Art. 13.
(Stato di previsione del Ministero delle politiche agricole
alimentari e forestali e disposizioni relative)
1. Sono autorizzati l'impegno e il pagamento delle spese del
Ministero delle politiche agricole alimentari e forestali, per l'anno
finanziario 2020, in conformita' all'annesso stato di previsione
(Tabella n. 12).
2. Per l'attuazione del decreto legislativo 26 maggio 2004, n. 154,
e del decreto legislativo 27 maggio 2005, n. 100, il Ministro
dell'economia e delle finanze e' autorizzato ad apportare, con propri
decreti, nell'ambito della parte corrente e nell'ambito del conto
capitale dello stato di previsione del Ministero delle politiche
agricole alimentari e forestali, per l'anno finanziario 2020, le
variazioni compensative di bilancio, in termini di competenza e di
cassa, occorrenti per la modifica della ripartizione delle risorse
tra i vari settori d'intervento del Programma nazionale della pesca e
dell'acquacoltura.
3. Il Ministro dell'economia e delle finanze e' autorizzato, per
l'anno finanziario 2020, a provvedere, con propri decreti, al riparto
del fondo per il funzionamento del Comitato tecnico
faunistico-venatorio nazionale, per la partecipazione italiana al
Consiglio internazionale della caccia e della conservazione della
selvaggina e per la dotazione delle associazioni venatorie nazionali
riconosciute, di cui all'articolo 24, comma 1, della legge 11
febbraio 1992, n. 157, dello stato di previsione del Ministero delle
politiche agricole alimentari e forestali, tra i competenti capitoli
del medesimo stato di previsione, secondo le percentuali indicate
all'articolo 24, comma 2, della legge 11 febbraio 1992, n. 157.

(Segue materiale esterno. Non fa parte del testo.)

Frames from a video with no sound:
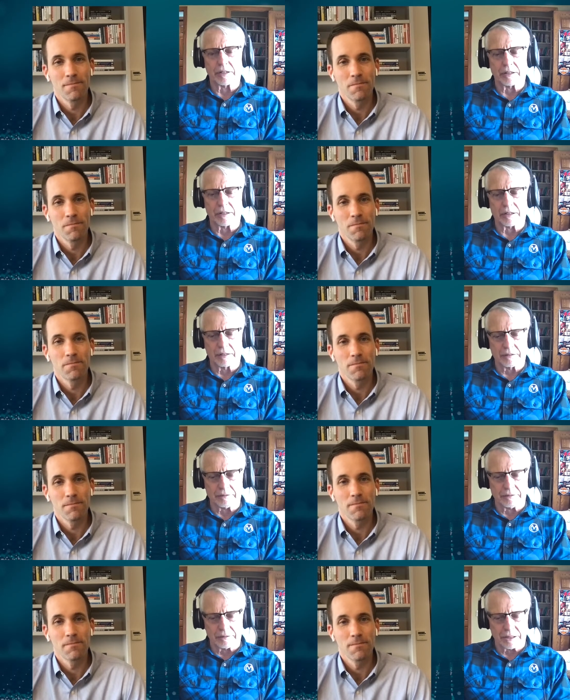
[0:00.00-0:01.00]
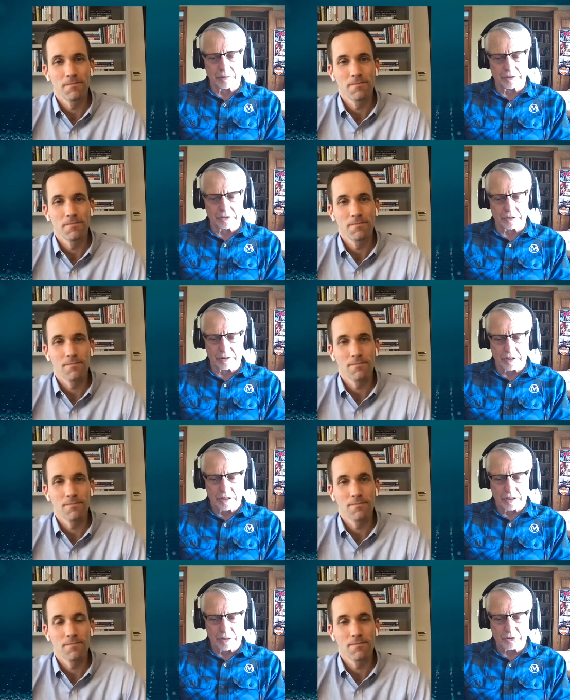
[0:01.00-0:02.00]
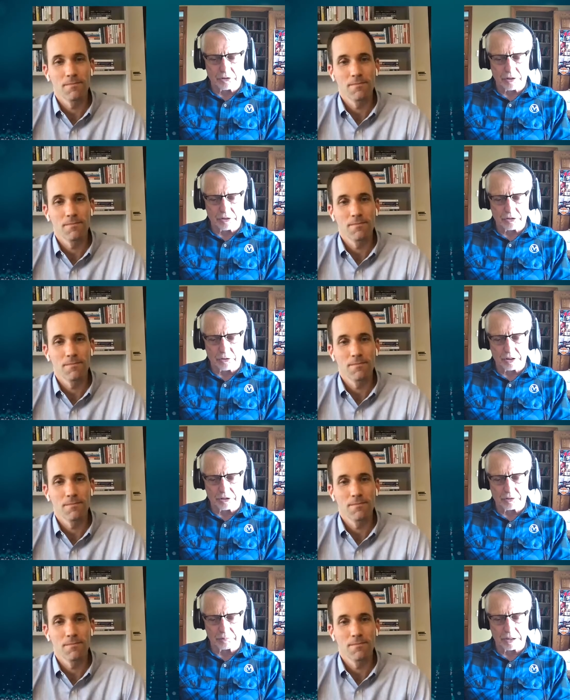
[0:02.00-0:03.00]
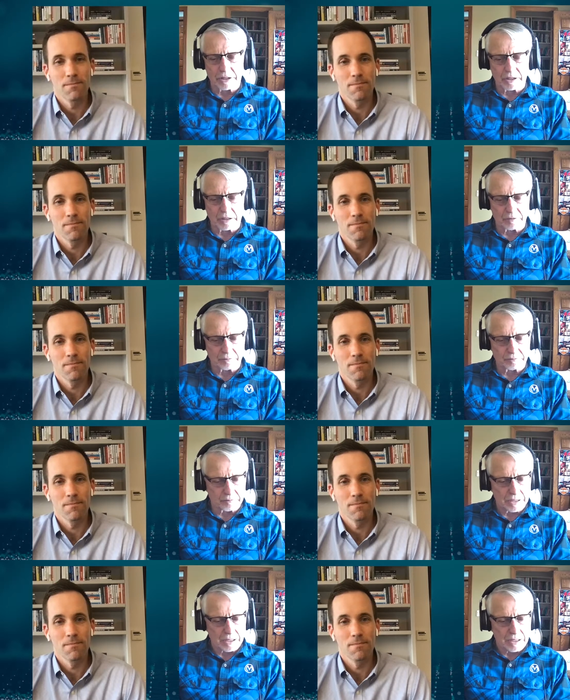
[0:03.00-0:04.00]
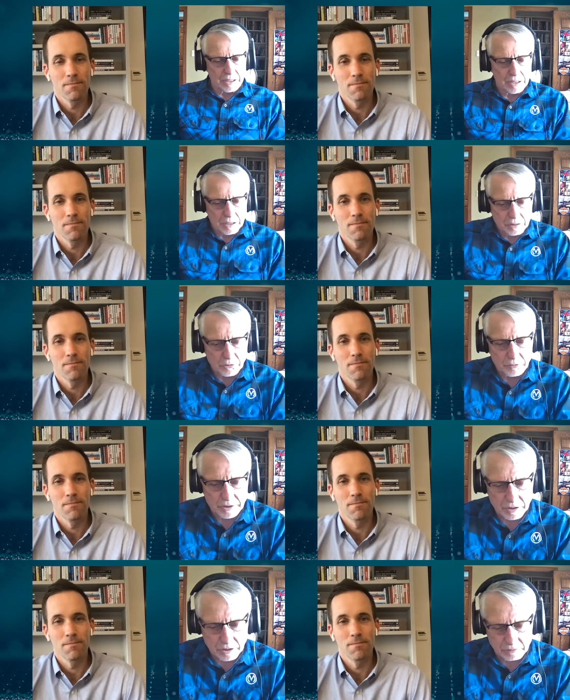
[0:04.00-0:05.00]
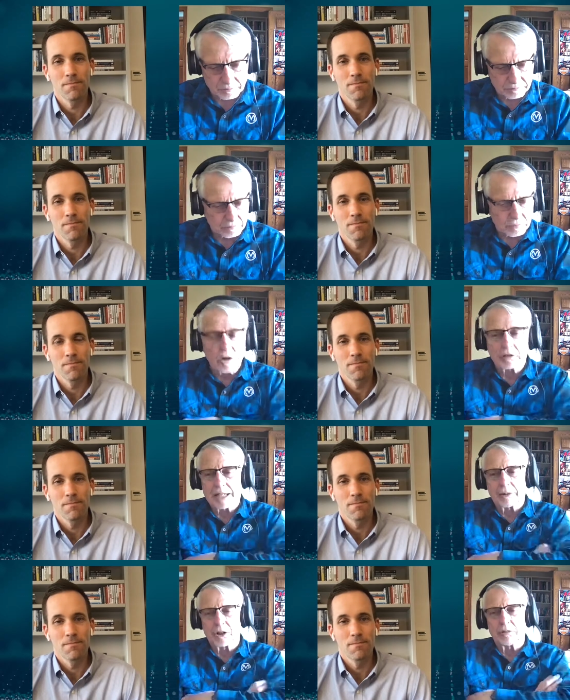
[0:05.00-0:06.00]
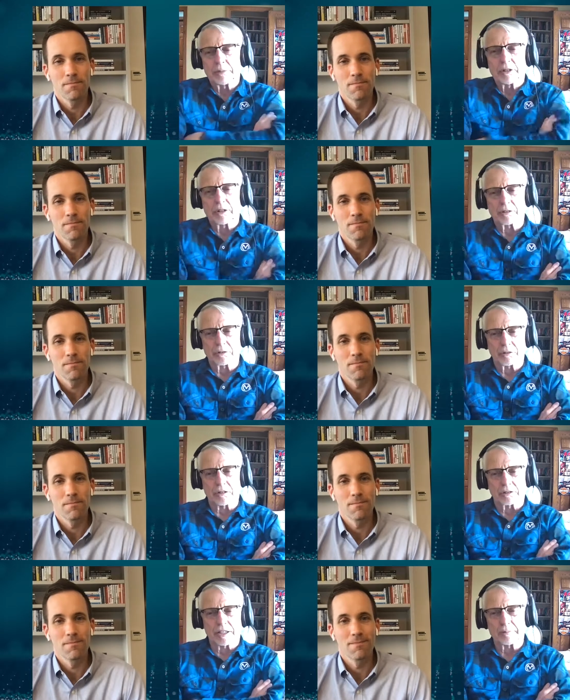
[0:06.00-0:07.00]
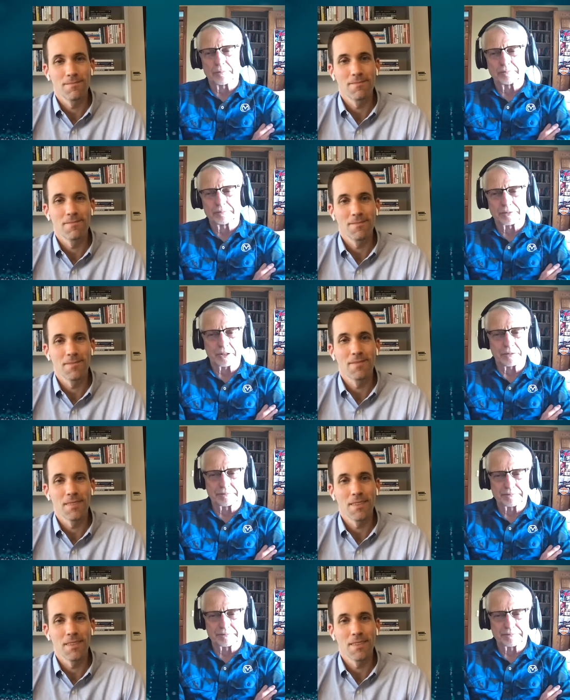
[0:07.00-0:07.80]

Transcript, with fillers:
Speaker 1: it was a it was a great choice. Been here, moved here a long time ago, and been here a long time. So,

4. Per l'anno finanziario 2020 il Ministro dell'economia e delle
finanze e' autorizzato ad apportare, con propri decreti, nello stato
di previsione del Ministero delle politiche agricole alimentari e
forestali, le variazioni compensative di bilancio, in termini di
competenza e di cassa, occorrenti per l'attuazione di quanto
stabilito dagli articoli 12 e 23-quater del decreto-legge 6 luglio
2012, n. 95, convertito, con modificazioni, dalla legge 7 agosto
2012, n. 135, in ordine alla soppressione e riorganizzazione di enti
vigilati dal medesimo Ministero.
5. Il Ministro dell'economia e delle finanze e' autorizzato a
ripartire, con propri decreti, per l'anno finanziario 2020, tra i
pertinenti programmi dello stato di previsione del Ministero delle
politiche agricole alimentari e forestali, le somme iscritte, in
termini di residui, di competenza e di cassa, nel capitolo 7810 «
Somme da ripartire per assicurare la continuita' degli interventi
pubblici nel settore agricolo e forestale » istituito nel programma «
Politiche competitive, della qualita' agroalimentare, della pesca,
dell'ippica e mezzi tecnici di produzione », nell'ambito della
missione « Agricoltura, politiche agroalimentari e pesca » del
medesimo stato di previsione, destinato alle finalita' di cui alla
legge 23 dicembre 1999, n. 499, recante razionalizzazione degli
interventi nel settore agricolo, agroalimentare, agroindustriale e
forestale.
6. Il Ragioniere generale dello Stato e' autorizzato a provvedere,
con propri decreti, alla riassegnazione, ai pertinenti programmi
dello stato di previsione del Ministero delle politiche agricole
alimentari e forestali, per l'anno finanziario 2020, delle somme
versate all'entrata del bilancio dello Stato da amministrazioni ed
enti pubblici in virtu' di accordi di programma, convenzioni e intese
per il raggiungimento di finalita' comuni in materia di telelavoro e
altre forme di lavoro a distanza, ai sensi dell'articolo 4 della
legge 16 giugno 1998, n. 191, dell'articolo 3 del regolamento di cui
al decreto del Presidente della Repubblica 8 marzo 1999, n. 70, e
dell'articolo 15 della legge 7 agosto 1990, n. 241.